7:54 p.m. Prediction: Castillo is an above-average UFC lightweight, going 6-3 in the promotion (after going 5-3 in the UFC precursor WEC). Brennaman is a mediocre UFC fighter, with a 4-5 record overall and losses in four of his last five UFC bouts, and has fought just once in the UFC at lightweight -- and lost, to Beneil Dariush, in 100 seconds. Castillo wins this. Only question is how. My thought: Decision. It's how he usually wins.
EARLY PRELIMS (UFC Fight Pass, 7:30 p.m. ET)
Bantamweight bout (135 pounds):
Chris Beal (8-0) vs. Patrick Williams (7-3)
7:51 p.m. Round 2: After 90 seconds of nothing, the crowd was booing. And then Chris Beal threw a flying knee that knocked Williams out. "About as perfect a flying knee as we've ever seen in the Octagon," Joe Rogan said.
7:46 p.m. Round 1: Beal hurt Williams early with a punch, and then Williams kneed Beal low and took his back as Beal complained to Herb Dean. Dean stopped the action, and the replay confirmed: Ouch. Low. On the restart Williams landed a beautiful lead upper cut, which I call a shovel, then did it again and took down Beal into side control. On the way up Williams hit Beal in the face with a knee. Lots of action, and Beal popped Williams with a punch, then got up quickly after being taken down again. Beal hurt Williams late with a few punches, and had Williams literally running away. Enough for me to give the round to Beal, 10-9.
UFC light heavyweight champion Jon "Bones" Jones will look for his seventh successful title defense when he fights Glover Teixeira at UFC 172 Saturday night.
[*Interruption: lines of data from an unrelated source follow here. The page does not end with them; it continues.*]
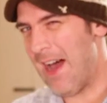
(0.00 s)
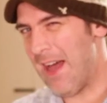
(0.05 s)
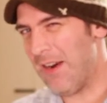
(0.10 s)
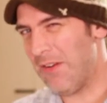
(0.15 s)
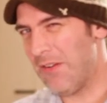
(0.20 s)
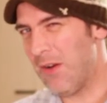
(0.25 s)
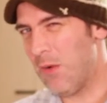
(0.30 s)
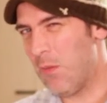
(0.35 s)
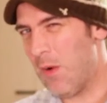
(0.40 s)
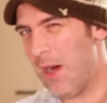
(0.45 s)
I
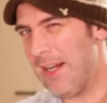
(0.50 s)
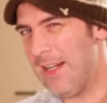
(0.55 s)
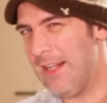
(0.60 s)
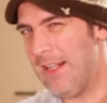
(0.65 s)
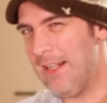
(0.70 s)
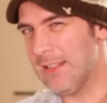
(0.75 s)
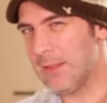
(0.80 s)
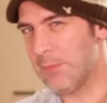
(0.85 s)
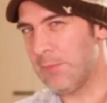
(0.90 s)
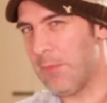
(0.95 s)
don't know why you
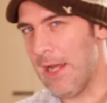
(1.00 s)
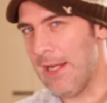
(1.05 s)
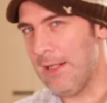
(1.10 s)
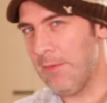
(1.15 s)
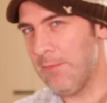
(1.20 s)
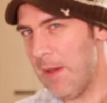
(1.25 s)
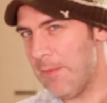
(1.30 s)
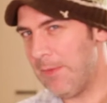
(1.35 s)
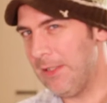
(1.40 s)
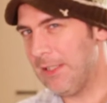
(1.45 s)
need a spike.
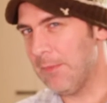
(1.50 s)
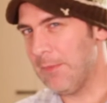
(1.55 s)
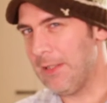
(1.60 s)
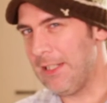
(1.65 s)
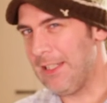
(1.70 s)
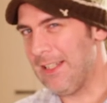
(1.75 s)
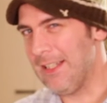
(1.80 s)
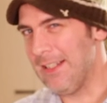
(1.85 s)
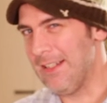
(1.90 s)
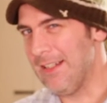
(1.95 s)
Maybe
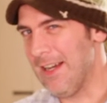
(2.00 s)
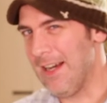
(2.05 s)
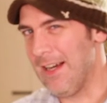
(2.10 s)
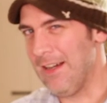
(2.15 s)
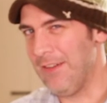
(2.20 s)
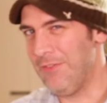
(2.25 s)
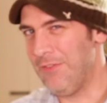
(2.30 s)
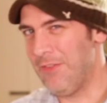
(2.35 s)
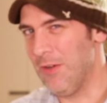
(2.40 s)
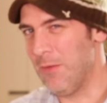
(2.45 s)
somebody could
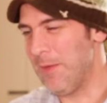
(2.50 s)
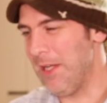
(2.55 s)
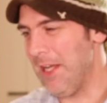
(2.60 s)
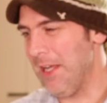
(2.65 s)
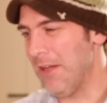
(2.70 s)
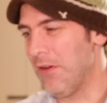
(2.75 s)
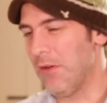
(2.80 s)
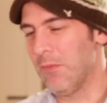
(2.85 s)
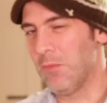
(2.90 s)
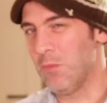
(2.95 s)
fill me
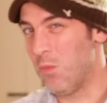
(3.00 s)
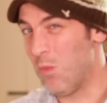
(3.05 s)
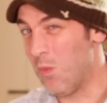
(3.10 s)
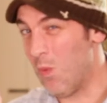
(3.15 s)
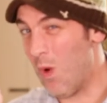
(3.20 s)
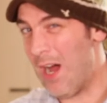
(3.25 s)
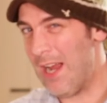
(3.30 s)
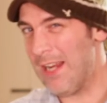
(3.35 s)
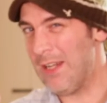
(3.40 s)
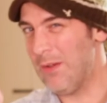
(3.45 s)
in on
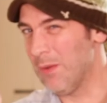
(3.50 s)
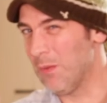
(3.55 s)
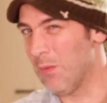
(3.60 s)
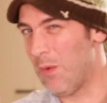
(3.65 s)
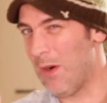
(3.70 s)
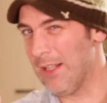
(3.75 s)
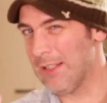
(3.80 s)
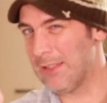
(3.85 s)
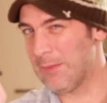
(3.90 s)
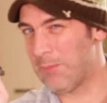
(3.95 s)
why you would
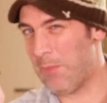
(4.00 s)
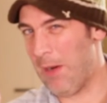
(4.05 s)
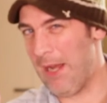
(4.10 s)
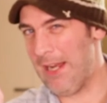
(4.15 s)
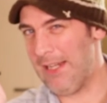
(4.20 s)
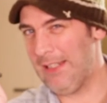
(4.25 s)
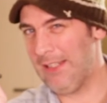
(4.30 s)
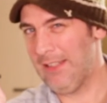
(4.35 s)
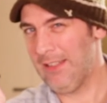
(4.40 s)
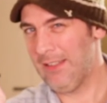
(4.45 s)
want a
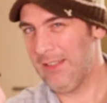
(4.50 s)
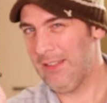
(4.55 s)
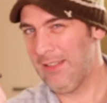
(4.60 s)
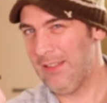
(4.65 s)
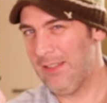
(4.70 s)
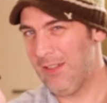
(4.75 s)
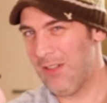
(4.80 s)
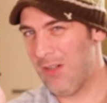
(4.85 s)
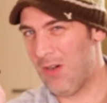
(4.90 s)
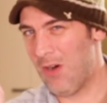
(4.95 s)
spike
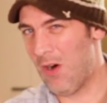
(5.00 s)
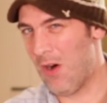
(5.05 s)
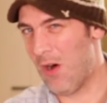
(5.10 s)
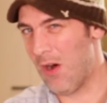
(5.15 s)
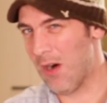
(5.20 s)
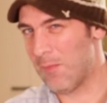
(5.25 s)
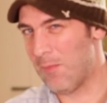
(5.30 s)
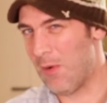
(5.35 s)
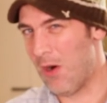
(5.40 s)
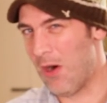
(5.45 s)

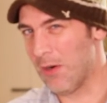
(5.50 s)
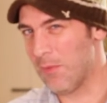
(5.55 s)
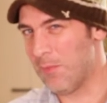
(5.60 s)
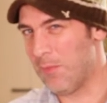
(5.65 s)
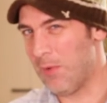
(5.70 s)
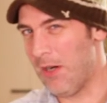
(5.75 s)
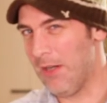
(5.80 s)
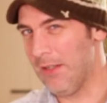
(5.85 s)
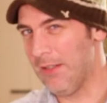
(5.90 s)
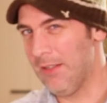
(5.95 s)
on a
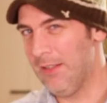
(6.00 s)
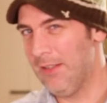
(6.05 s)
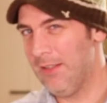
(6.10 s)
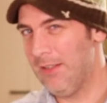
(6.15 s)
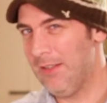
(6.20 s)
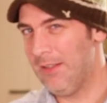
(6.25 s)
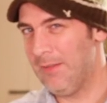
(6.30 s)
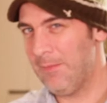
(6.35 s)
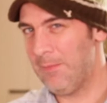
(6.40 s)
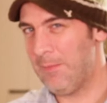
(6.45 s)
monopod.
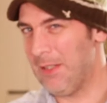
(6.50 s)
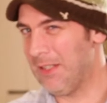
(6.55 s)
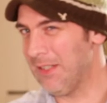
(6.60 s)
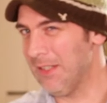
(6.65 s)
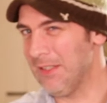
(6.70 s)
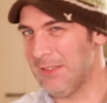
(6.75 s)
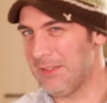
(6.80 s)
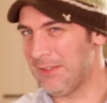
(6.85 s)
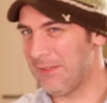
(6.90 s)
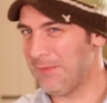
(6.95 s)

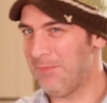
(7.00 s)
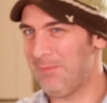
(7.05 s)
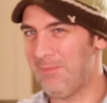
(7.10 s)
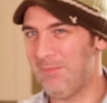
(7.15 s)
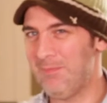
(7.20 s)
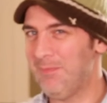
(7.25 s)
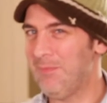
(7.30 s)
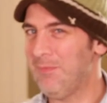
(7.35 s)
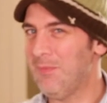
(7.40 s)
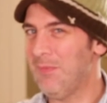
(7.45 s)
Because
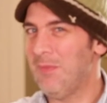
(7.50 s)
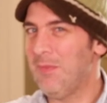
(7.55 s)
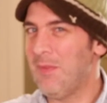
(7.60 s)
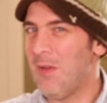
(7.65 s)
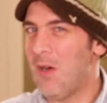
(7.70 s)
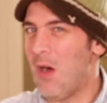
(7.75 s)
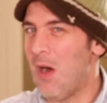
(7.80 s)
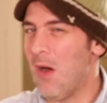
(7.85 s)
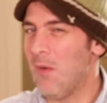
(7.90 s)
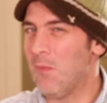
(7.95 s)

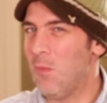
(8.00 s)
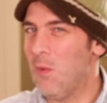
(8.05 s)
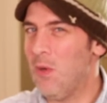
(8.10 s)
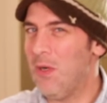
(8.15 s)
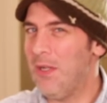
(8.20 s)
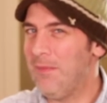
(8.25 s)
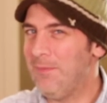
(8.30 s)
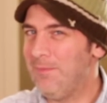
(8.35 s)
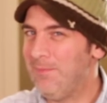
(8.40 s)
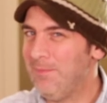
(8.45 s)
on
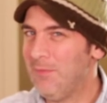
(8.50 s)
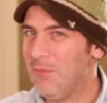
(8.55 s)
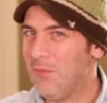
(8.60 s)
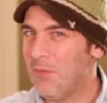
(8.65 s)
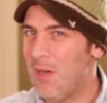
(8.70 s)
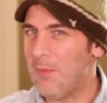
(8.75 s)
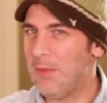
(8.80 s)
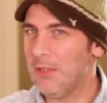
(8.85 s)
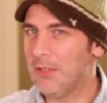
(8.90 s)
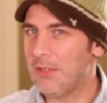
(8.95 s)
wood,
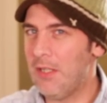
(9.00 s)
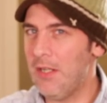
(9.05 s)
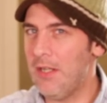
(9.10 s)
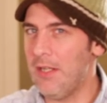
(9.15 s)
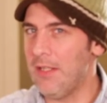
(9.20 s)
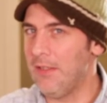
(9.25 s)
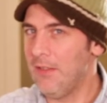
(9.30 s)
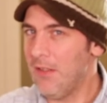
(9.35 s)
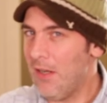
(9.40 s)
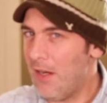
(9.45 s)
rubber's
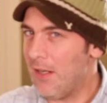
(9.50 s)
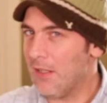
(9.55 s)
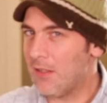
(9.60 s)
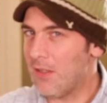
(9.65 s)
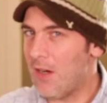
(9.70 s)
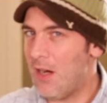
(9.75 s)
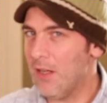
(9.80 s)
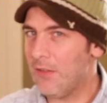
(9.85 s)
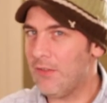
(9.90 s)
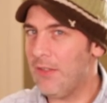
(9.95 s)
good. On
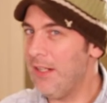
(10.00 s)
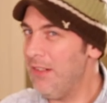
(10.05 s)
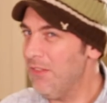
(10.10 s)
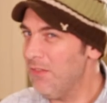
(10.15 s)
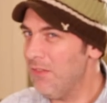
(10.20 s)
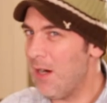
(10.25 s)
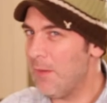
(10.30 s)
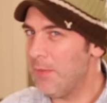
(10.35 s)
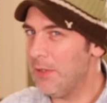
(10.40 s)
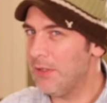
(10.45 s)
concrete,
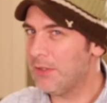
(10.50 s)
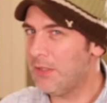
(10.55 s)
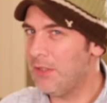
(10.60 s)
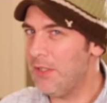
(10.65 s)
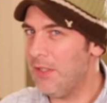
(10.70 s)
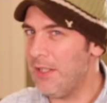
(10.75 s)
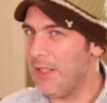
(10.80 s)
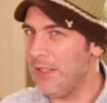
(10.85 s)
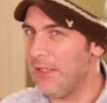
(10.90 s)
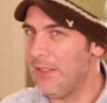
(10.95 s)
rubber's
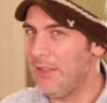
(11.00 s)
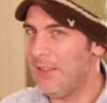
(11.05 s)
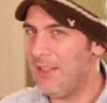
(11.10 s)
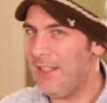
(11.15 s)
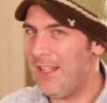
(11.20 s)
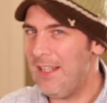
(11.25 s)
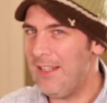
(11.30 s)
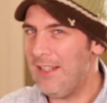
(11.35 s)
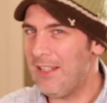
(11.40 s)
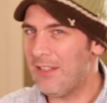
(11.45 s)
good.
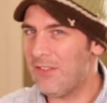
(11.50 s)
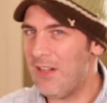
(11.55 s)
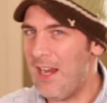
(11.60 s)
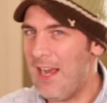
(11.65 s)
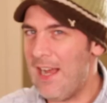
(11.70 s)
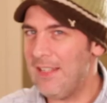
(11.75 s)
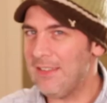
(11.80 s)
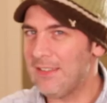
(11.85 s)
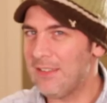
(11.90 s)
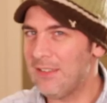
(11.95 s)
In the
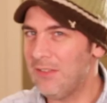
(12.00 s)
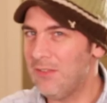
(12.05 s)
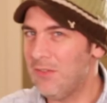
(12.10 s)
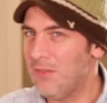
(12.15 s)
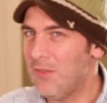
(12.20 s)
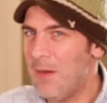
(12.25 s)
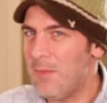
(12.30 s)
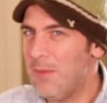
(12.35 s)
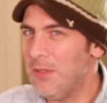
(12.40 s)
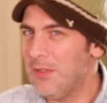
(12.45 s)
grass,
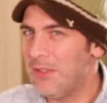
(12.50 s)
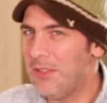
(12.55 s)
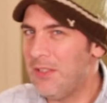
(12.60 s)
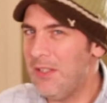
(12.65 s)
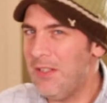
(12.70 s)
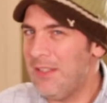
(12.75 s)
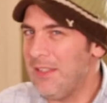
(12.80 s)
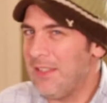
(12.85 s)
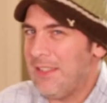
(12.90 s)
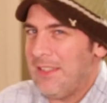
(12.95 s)
rubber's
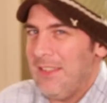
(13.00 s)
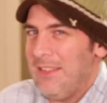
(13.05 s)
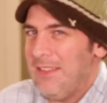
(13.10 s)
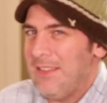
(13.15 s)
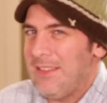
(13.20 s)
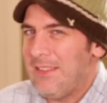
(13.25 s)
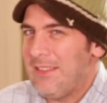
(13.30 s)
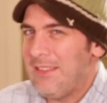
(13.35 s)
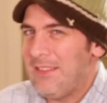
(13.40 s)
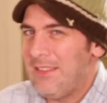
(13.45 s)
good
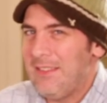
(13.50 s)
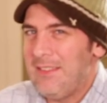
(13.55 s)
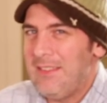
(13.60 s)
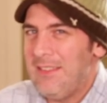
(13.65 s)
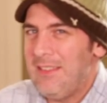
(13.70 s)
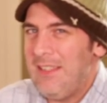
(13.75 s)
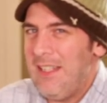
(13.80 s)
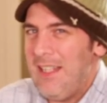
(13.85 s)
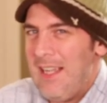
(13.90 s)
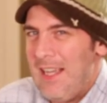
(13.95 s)
because
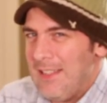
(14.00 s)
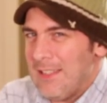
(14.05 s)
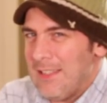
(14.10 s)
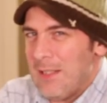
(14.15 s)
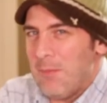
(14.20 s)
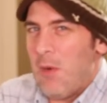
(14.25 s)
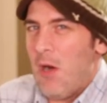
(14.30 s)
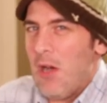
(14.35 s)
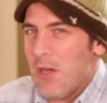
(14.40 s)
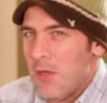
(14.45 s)
it's
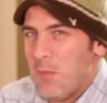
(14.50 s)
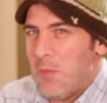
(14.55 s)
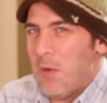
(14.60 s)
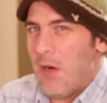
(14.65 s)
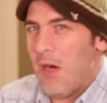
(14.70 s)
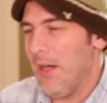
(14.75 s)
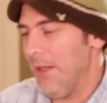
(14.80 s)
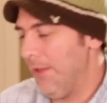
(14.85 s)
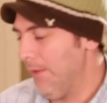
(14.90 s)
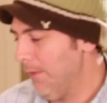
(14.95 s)
a
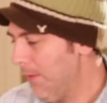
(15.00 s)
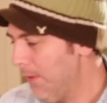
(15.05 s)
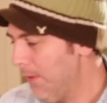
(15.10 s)
monopod.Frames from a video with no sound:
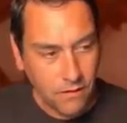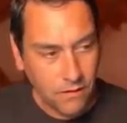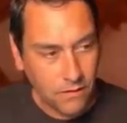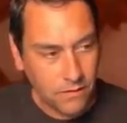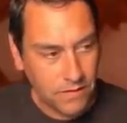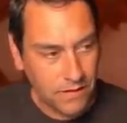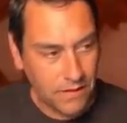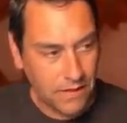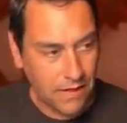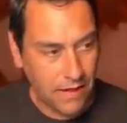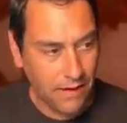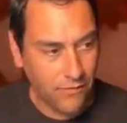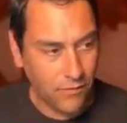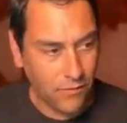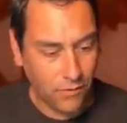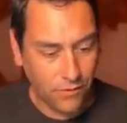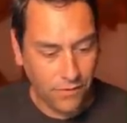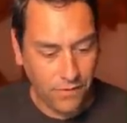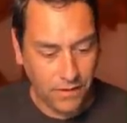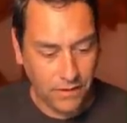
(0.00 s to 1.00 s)
So I think
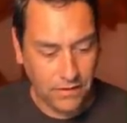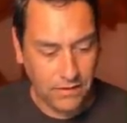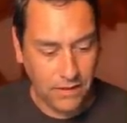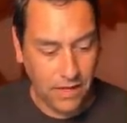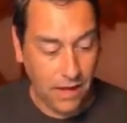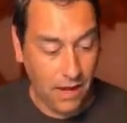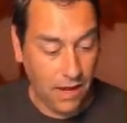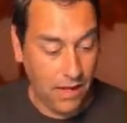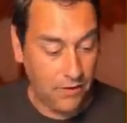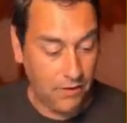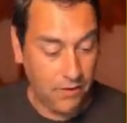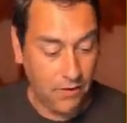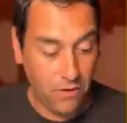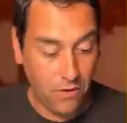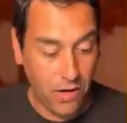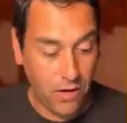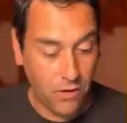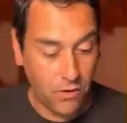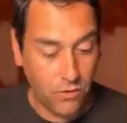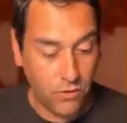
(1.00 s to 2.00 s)
everyone thinks. I, I don't know. I
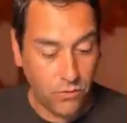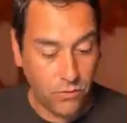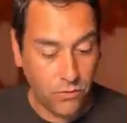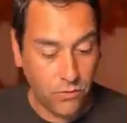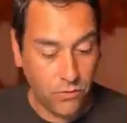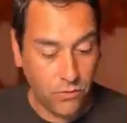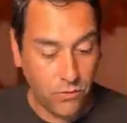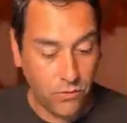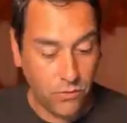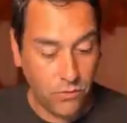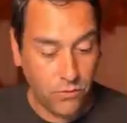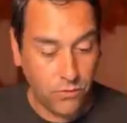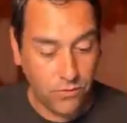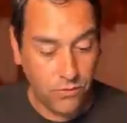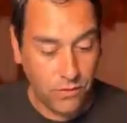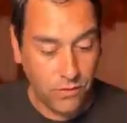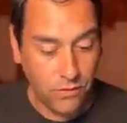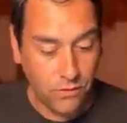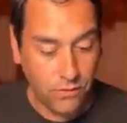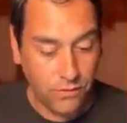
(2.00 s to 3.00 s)
don't know who. You don't
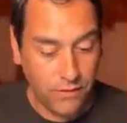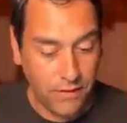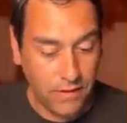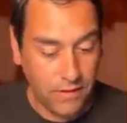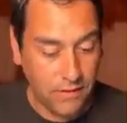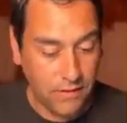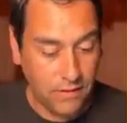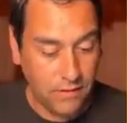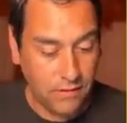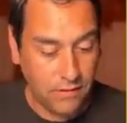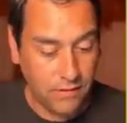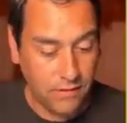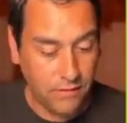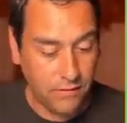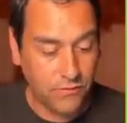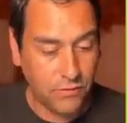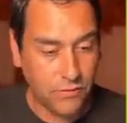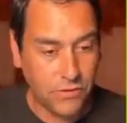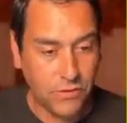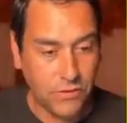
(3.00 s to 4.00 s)
think that they're
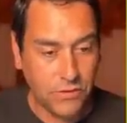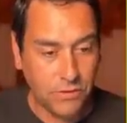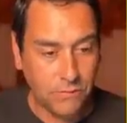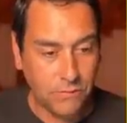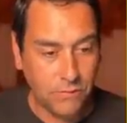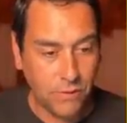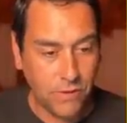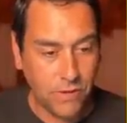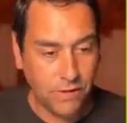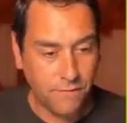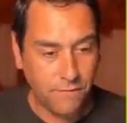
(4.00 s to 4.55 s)
they're supporting a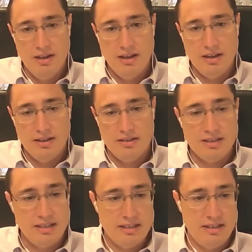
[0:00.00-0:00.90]

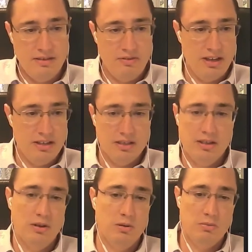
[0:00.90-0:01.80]
sensitivity to
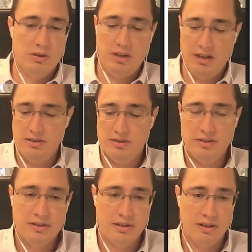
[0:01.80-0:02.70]
known mutations,
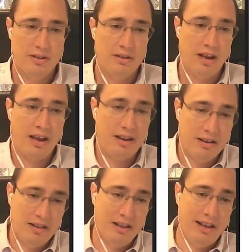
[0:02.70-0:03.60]
and
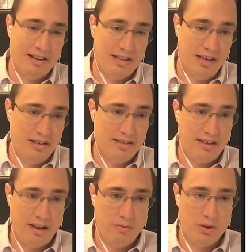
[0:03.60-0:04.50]
they tend to
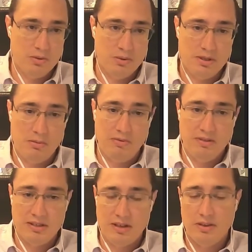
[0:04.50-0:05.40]
sandwich with some of
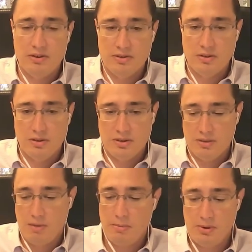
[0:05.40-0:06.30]
these others. So there's some
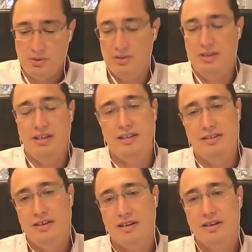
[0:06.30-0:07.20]
opportunities
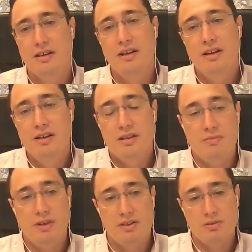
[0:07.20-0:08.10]
here to
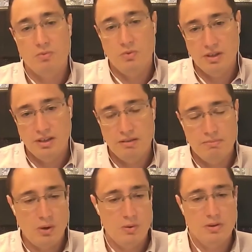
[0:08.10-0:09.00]
make some really
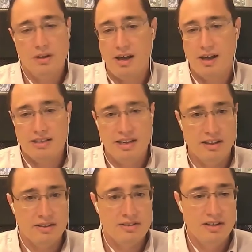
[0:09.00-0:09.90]
potent
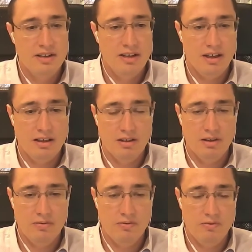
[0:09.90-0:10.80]
cocktails
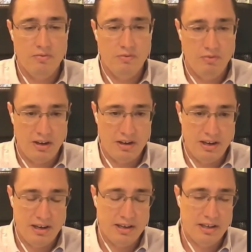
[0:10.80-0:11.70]
of
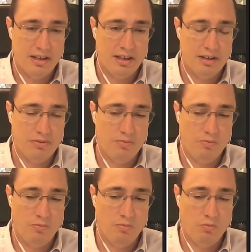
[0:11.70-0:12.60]
very
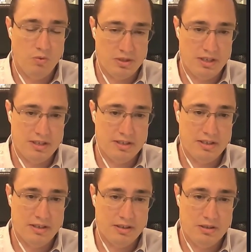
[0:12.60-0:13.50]

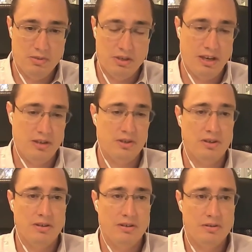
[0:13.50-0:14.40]
resistant to mutation
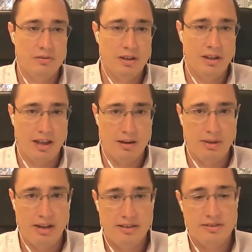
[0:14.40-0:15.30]
antibodies.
One of the UFC's hottest commodities, Jones (19-1-0) technically hasn't been beaten yet in professional MMA. The lone blemish on his record was a 2009 DQ loss to Matt Hamill in a fight Jones had been winning up until he was disqualified for throwing illegal downward elbows.
Teixeira (22-2-0) is a dangerous opponent riding a 20-fight win streak, with his last loss coming in 2005 in just his fourth pro fight.